The Buddy System

by Zeke Turner | 5/21/07 1:54am

Professors expect them to keep up with their classes. Fellow students expect them to keep grade medians low. Alumni expect them to win.

But their coach, Buddy Teevens '79, expects everything and more from his players, his staff and, most importantly, himself. At age 50, in his third stint at Dartmouth, Teevens is obliterating all of the classic expectations about football players, and using his status as a Dartmouth legend to redefine the most basic stereotypes about athletes nationwide.

Today however -- day 15 of Teevens' cross-country bike trip -- he is redefining what it means to be middle-aged. For the moment, he is worried about headwinds and flat tires -- not his team's recent history of losing -- as he bicycles his way through a big Nike swoosh of states from Southern California to New England. Departing for San Diego two days after spring football practice ended, he has allowed himself 26 days to zoom back across America for Buddy Jr.'s prep school graduation on June 1 in Connecticut. It comes as no surprise that Coach Teevens is exactly on schedule.

Although Teevens' ride has received only a smidgen of media coverage, he is one of the most important movers-and-shakers in the Dartmouth community today. Rumors abound that his contract promises him the position of Athletic Director as soon as Josie Harper taps out. Whether or not those rumors hold water, Teevens seems to be an obvious choice for the job. Still, Coach Teevens is anything but predictable.

Buddy Teevens bleeds green. As an undergraduate, he found great success playing both hockey and football. In 1979, he helped Dartmouth hockey secure a third place finish at the NCAA tournament, after leading Dartmouth football to an Ivy League championship as the quarterback only months earlier.

He studied with a young, spry professor James Wright. His father went to Dartmouth, as did some of his brothers and sisters. He was even a member of a fraternity -- and not just any fraternity -- Beta Theta Pi, the notoriously raucous house, which was banished from campus in the 1990s (but is slowly creeping back). If Dartmouth has its own definition of virtue and cachet, Buddy Teevens is its living personification.

He seems to enjoy challenging himself and his body as much as he loves seeing his team play flawless football. Weeks before he got on his bike in California, he traveled to St. Louis to run a marathon alongside his daughter, Lindsay. And this is not even Teevens's first cross-country bike trip; in 2005, at the age of 49, Teevens biked nearly 1,000 miles from New Hampshire to Ludington, Mich., to meet his family for vacation.

"He is a goal-oriented person," says Hudson Smythe '09, a tailback recruited by Teevens. "One of his goals is for us to win an Ivy League title.

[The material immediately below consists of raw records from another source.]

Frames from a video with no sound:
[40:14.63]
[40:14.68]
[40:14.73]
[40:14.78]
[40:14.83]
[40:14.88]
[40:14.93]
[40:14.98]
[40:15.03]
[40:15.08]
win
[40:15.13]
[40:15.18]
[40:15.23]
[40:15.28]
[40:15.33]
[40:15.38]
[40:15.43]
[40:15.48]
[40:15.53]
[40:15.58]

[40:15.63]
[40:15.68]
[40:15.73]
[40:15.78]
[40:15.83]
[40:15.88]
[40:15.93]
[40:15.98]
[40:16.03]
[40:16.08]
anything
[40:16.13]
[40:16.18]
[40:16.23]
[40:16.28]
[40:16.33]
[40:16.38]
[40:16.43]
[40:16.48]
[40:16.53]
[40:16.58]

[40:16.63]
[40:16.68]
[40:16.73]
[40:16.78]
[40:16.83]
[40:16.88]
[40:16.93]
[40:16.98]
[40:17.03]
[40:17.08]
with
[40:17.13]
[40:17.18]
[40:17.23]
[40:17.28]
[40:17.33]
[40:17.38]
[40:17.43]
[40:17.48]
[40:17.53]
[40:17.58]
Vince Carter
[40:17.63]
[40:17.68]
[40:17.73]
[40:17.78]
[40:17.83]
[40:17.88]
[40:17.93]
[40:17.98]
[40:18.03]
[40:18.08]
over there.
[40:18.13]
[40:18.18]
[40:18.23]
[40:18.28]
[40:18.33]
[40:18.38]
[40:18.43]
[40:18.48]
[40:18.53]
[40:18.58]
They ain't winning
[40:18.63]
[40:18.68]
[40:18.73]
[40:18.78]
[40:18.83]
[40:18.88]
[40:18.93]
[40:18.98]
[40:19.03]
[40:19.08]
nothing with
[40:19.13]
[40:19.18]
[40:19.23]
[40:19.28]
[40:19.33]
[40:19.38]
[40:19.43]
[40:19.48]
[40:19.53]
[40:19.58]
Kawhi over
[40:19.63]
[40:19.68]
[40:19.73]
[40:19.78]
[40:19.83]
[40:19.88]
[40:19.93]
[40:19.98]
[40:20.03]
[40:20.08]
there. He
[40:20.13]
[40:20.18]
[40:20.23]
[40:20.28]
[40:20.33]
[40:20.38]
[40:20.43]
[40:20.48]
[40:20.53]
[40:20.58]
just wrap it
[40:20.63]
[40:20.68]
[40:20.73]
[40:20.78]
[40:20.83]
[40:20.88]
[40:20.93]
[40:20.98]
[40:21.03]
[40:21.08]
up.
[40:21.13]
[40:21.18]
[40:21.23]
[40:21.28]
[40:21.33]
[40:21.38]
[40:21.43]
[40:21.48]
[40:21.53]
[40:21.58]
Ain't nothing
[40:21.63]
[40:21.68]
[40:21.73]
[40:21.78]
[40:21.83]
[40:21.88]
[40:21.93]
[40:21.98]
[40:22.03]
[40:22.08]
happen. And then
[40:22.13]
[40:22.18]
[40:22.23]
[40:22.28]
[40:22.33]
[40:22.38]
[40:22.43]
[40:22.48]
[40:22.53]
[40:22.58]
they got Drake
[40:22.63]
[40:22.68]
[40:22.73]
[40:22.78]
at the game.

Riding your bike across the country is just another goal that he has set for himself and that he's going to achieve."

But Buddy's goals extend far beyond the football field, and he laughs at win-at-all-costs thinking. Coach Teevens is clearly interested in challenging certain assumptions about athletes in the Dartmouth community and the American community as a whole. Since returning to Dartmouth again, he has used his visibility and influence to support our campus' sexual assault awareness movement.

I met Buddy Teevens for the first time last spring at a lecture by Jackson Katz, author of the book "The Macho Paradox: Why Some Men Hurt Women and How All Men Can Help." Teevens required his players to attend the lecture, and for the most part they did not seem to mind.

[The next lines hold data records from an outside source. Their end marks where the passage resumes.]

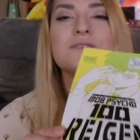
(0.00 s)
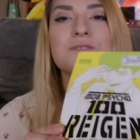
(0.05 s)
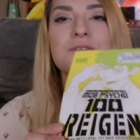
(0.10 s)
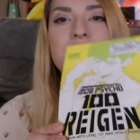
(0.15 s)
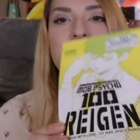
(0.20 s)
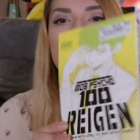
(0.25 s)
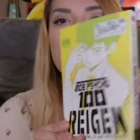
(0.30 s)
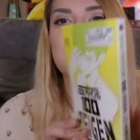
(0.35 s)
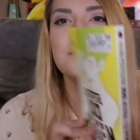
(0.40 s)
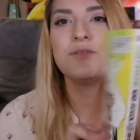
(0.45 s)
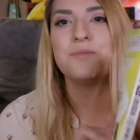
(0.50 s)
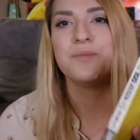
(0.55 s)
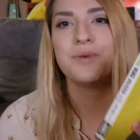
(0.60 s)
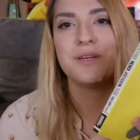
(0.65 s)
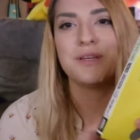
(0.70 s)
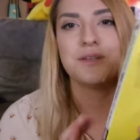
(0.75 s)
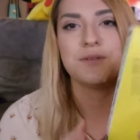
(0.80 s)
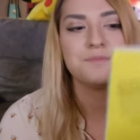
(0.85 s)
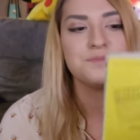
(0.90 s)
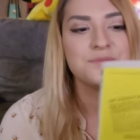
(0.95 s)
in, but
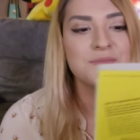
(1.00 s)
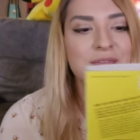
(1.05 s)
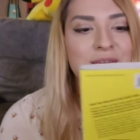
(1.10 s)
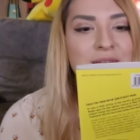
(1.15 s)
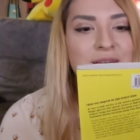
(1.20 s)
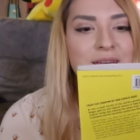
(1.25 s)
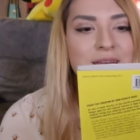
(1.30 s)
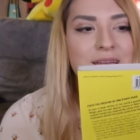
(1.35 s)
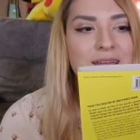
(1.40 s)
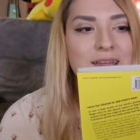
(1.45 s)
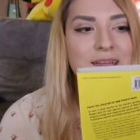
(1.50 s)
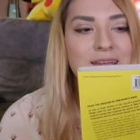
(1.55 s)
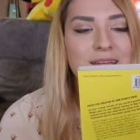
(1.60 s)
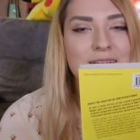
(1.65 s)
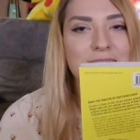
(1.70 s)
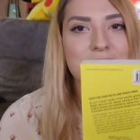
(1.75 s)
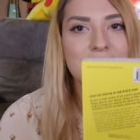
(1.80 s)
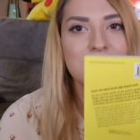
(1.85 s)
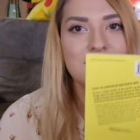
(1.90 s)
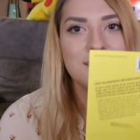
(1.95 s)

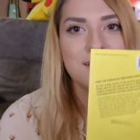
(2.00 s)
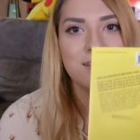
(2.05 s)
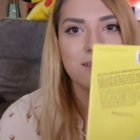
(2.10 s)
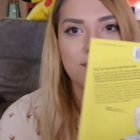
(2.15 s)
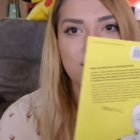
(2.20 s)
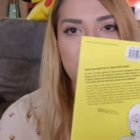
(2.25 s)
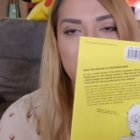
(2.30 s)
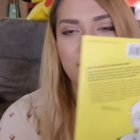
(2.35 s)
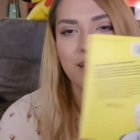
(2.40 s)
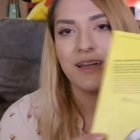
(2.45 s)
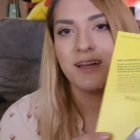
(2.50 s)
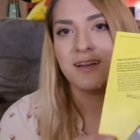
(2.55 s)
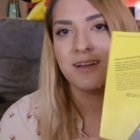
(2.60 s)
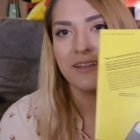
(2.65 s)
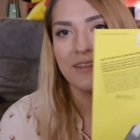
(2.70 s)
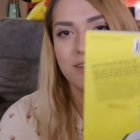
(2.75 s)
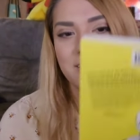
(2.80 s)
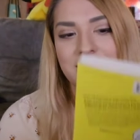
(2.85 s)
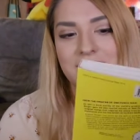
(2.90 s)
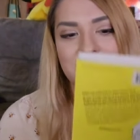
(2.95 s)
they had it
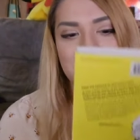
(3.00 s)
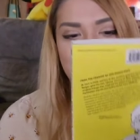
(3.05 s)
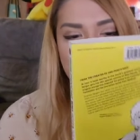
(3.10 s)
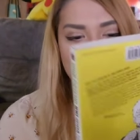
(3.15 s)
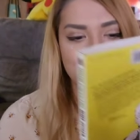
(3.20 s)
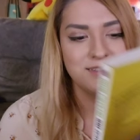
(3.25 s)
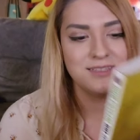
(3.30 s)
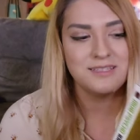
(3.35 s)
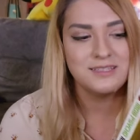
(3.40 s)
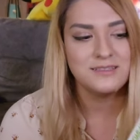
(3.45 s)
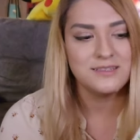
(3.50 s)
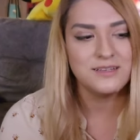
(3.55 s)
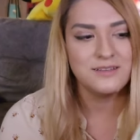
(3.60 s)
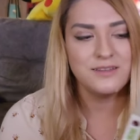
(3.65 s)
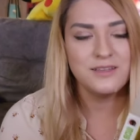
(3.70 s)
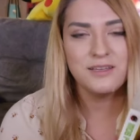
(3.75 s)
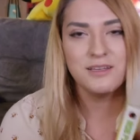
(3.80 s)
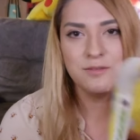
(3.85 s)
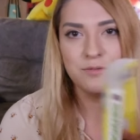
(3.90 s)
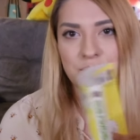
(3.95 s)
there, and I think
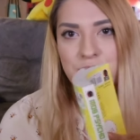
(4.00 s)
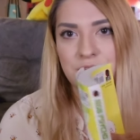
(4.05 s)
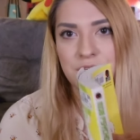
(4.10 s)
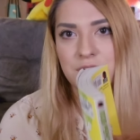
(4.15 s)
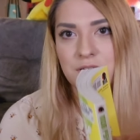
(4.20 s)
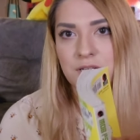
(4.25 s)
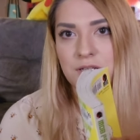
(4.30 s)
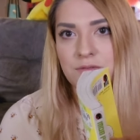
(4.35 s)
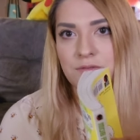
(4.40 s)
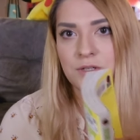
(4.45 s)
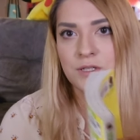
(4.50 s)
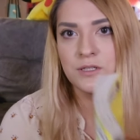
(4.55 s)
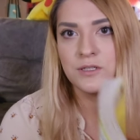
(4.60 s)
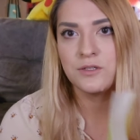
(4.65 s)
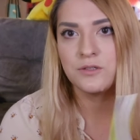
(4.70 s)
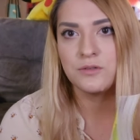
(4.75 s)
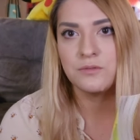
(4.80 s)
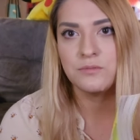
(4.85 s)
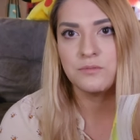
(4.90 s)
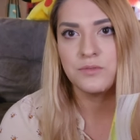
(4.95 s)
I'm only on
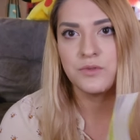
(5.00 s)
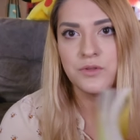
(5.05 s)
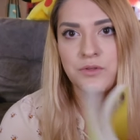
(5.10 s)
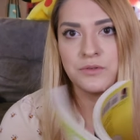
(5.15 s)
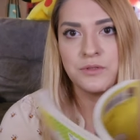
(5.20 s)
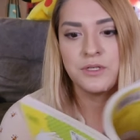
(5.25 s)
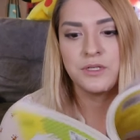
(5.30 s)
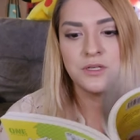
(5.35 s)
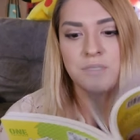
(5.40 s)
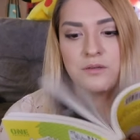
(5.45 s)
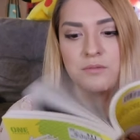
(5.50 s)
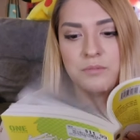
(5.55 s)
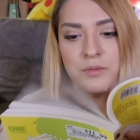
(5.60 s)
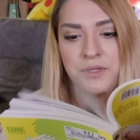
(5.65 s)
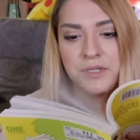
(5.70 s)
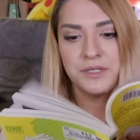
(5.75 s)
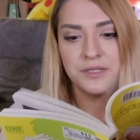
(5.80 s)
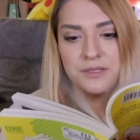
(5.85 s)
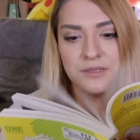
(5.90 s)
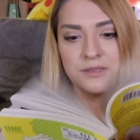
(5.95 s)
volume 3,
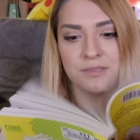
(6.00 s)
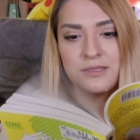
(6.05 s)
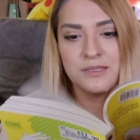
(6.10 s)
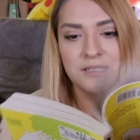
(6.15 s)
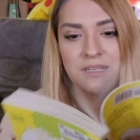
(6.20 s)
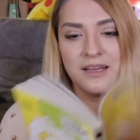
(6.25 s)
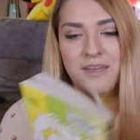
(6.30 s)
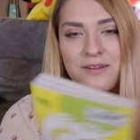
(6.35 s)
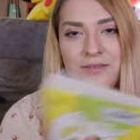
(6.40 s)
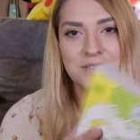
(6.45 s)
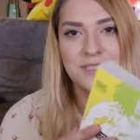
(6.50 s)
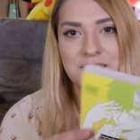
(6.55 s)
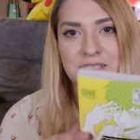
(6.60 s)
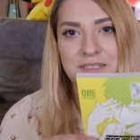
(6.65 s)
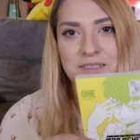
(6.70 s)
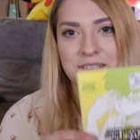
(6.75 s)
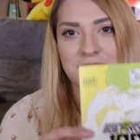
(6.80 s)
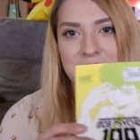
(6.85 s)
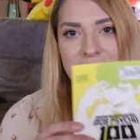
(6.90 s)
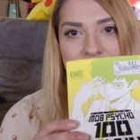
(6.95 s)
but I wanted to
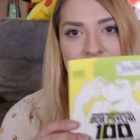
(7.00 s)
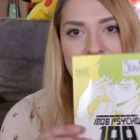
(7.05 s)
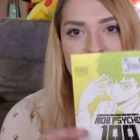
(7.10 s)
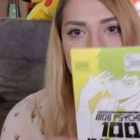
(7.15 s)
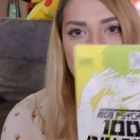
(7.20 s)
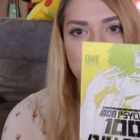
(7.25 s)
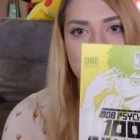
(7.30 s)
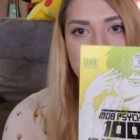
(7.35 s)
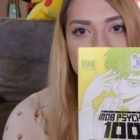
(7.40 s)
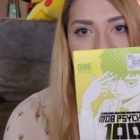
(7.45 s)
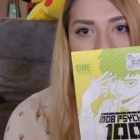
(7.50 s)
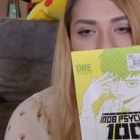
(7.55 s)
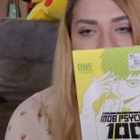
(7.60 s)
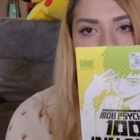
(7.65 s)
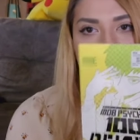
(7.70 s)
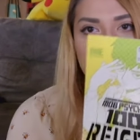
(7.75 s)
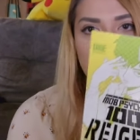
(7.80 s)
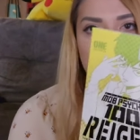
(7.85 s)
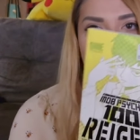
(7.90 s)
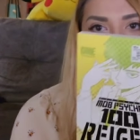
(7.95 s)
read it, so I got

Now, Teevens is using his bike ride to raise awareness about breast cancer. "He asks for money a lot in his job," says the executive director of Friends of Norris Cotton Cancer Center Jene Brown. "He didn't want to go around asking for money." Instead, in true Buddy Teevens fashion, he is talking with anyone he meets about cancer. "What he's encountering is an endless stream of people affected by cancer," says Brown. "He's talking about breast cancer -- he's talking about all cancer."

Earlier this year, Teevens was interviewed by "Dartmouth Life," Dartmouth's magazine for parents and alumni. When he was asked what parents and alumni can do to help the football team, Coach Teevens answered decisively.

"The best thing they can do," he said, "is to continue sending out the message that things are different at Dartmouth now." And at Dartmouth where tradition and progress are given equal esteem, we should put our faith in responsible, homegrown leaders like Buddy Teevens and remember they are the most powerful agents for change we have.